- **TASK OBJECTIVE**:
The line containing "(2.00 s to 3.00 s)" and every line after it to the end of the records: set those down exactly, without any pictures.

Segment Open

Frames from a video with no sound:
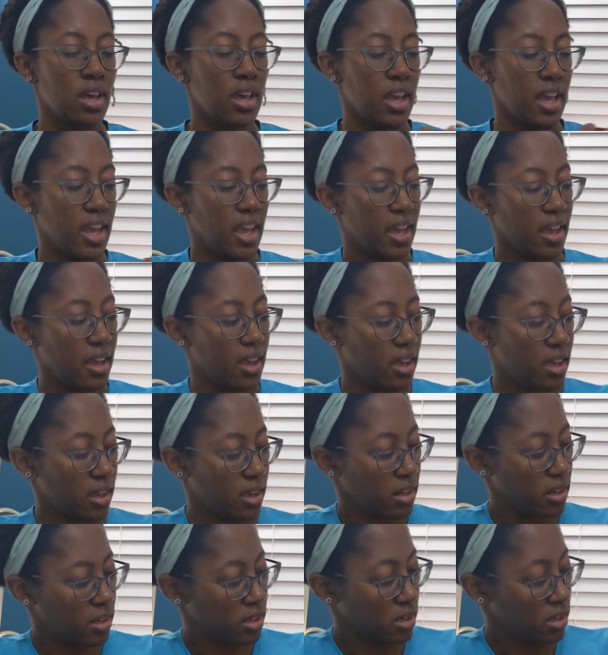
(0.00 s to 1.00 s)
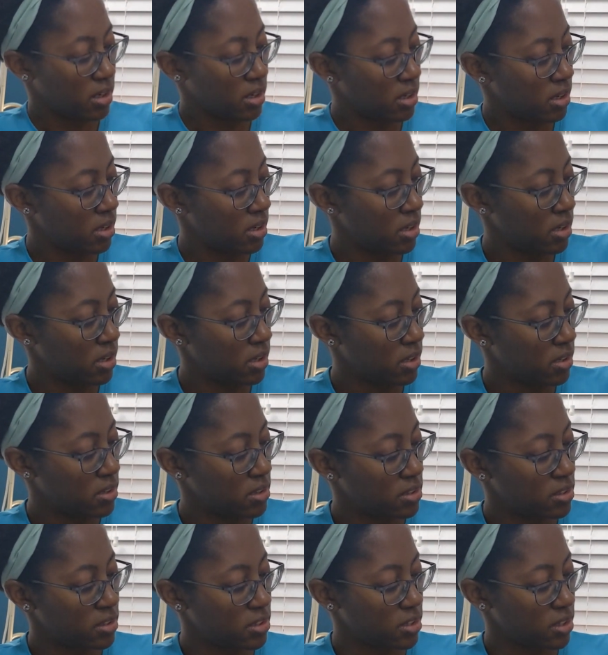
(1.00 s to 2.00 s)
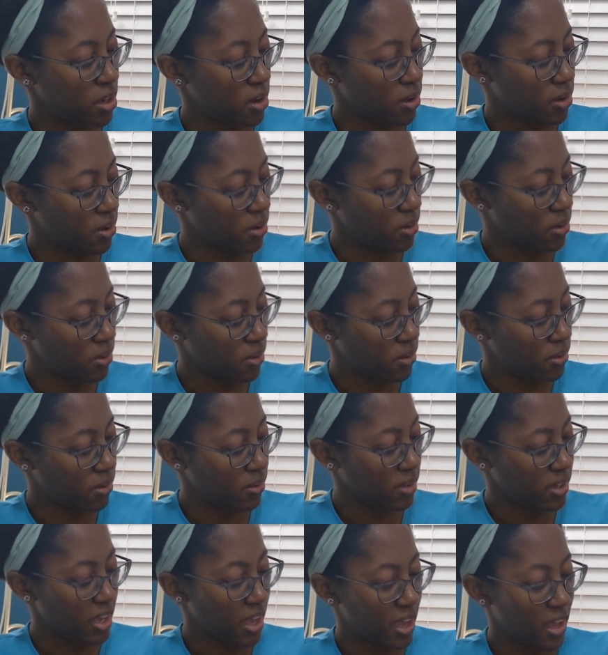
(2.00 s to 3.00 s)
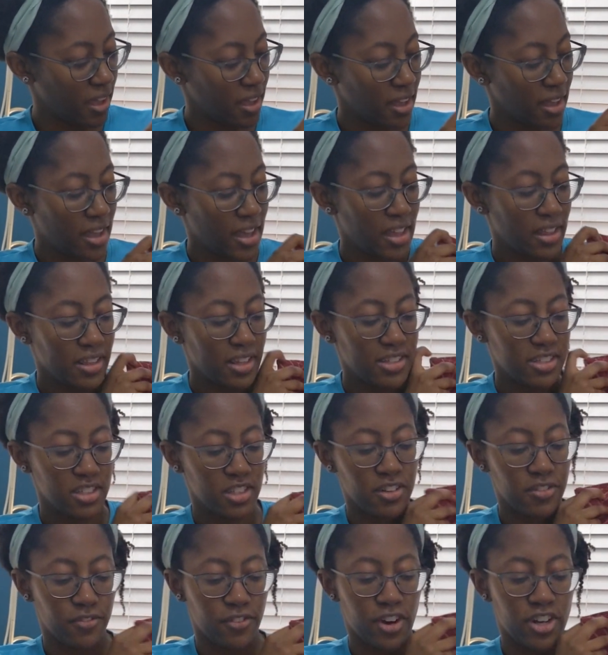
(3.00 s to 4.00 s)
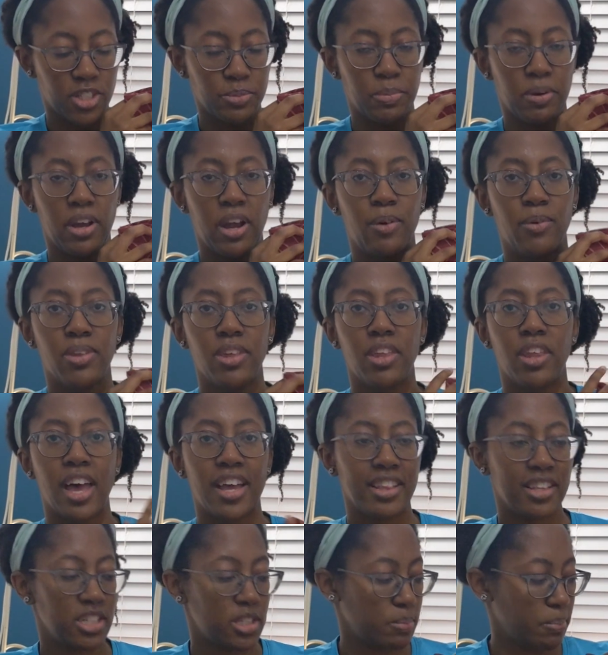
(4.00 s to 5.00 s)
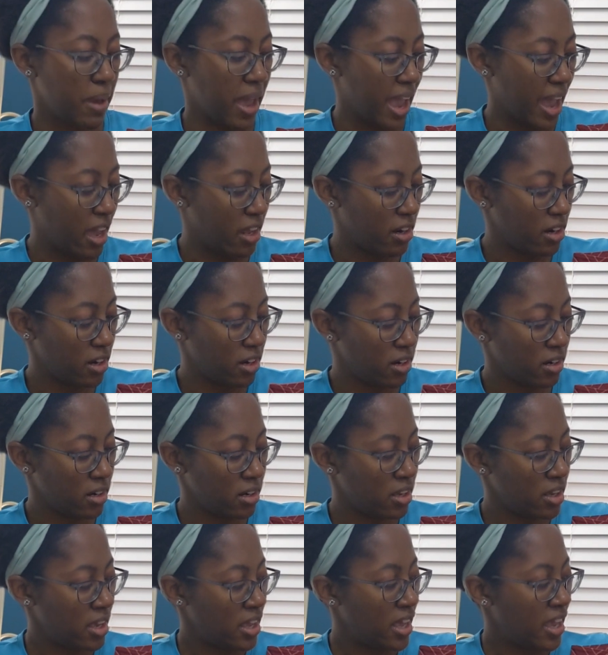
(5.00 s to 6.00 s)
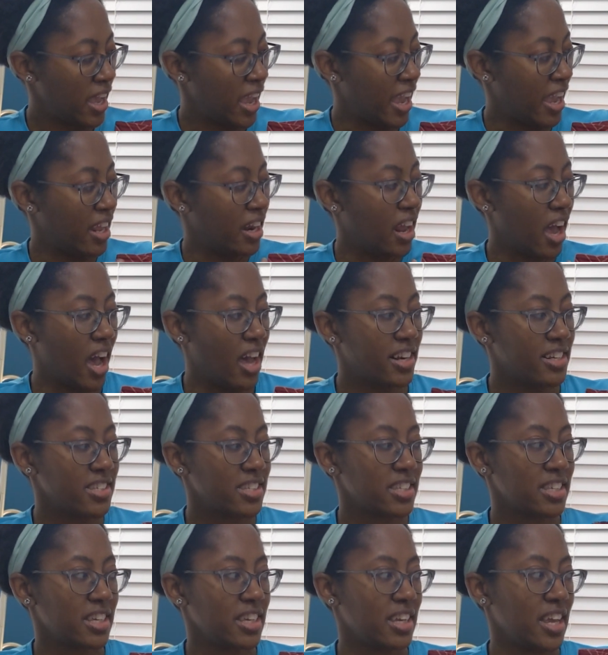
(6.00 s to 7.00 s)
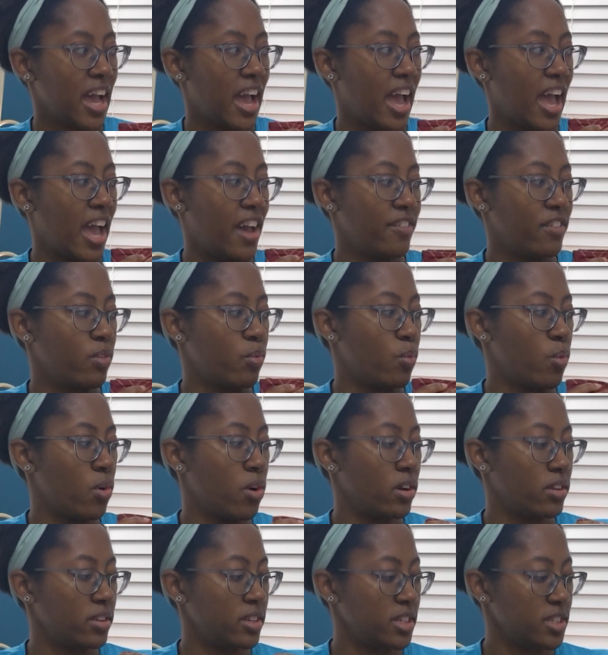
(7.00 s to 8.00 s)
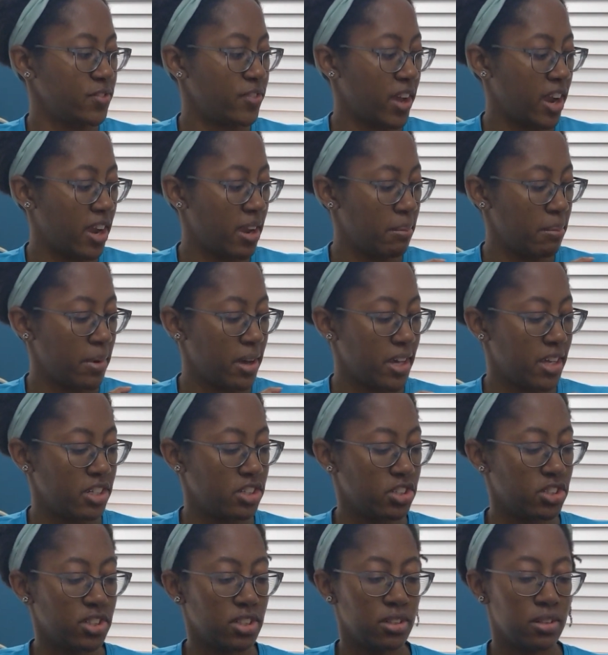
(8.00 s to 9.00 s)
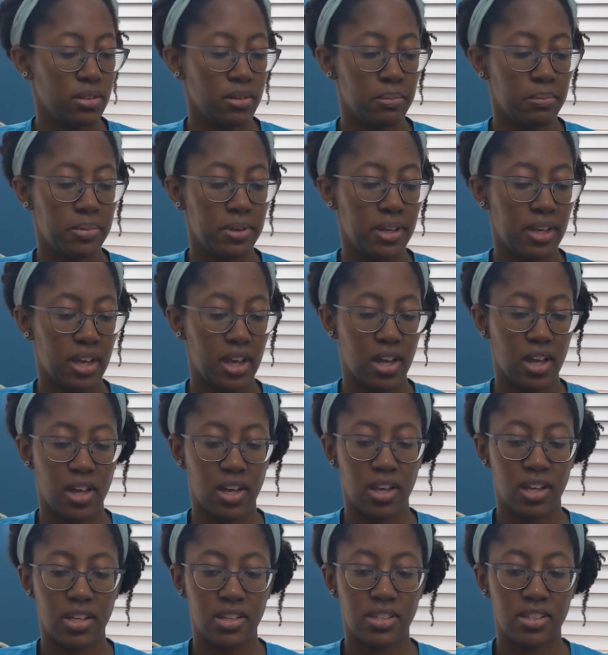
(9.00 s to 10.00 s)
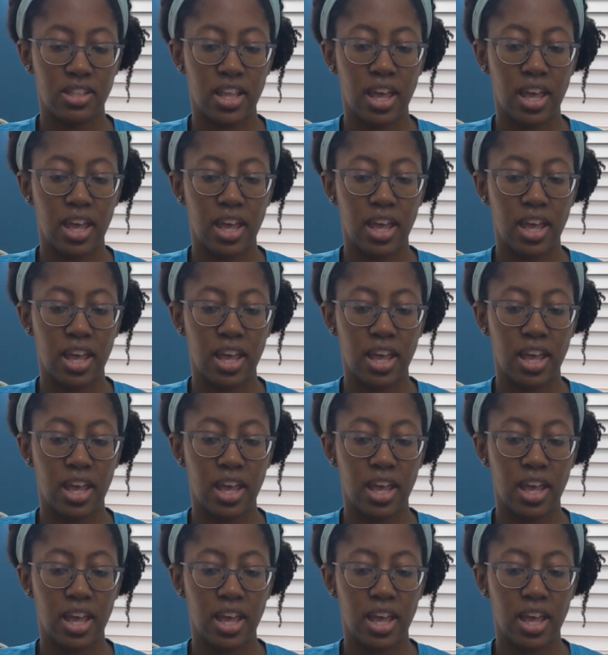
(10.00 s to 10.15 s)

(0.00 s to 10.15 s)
And so yeah, this is the first pair. I really like this pattern, and honestly I haven't worn these very much because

Segment Closed

- **THE COMPLETED TASK**:
(2.00 s to 3.00 s)
(3.00 s to 4.00 s)
(4.00 s to 5.00 s)
(5.00 s to 6.00 s)
(6.00 s to 7.00 s)
(7.00 s to 8.00 s)
(8.00 s to 9.00 s)
(9.00 s to 10.00 s)
(10.00 s to 10.15 s)

(0.00 s to 10.15 s)
And so yeah, this is the first pair. I really like this pattern, and honestly I haven't worn these very much because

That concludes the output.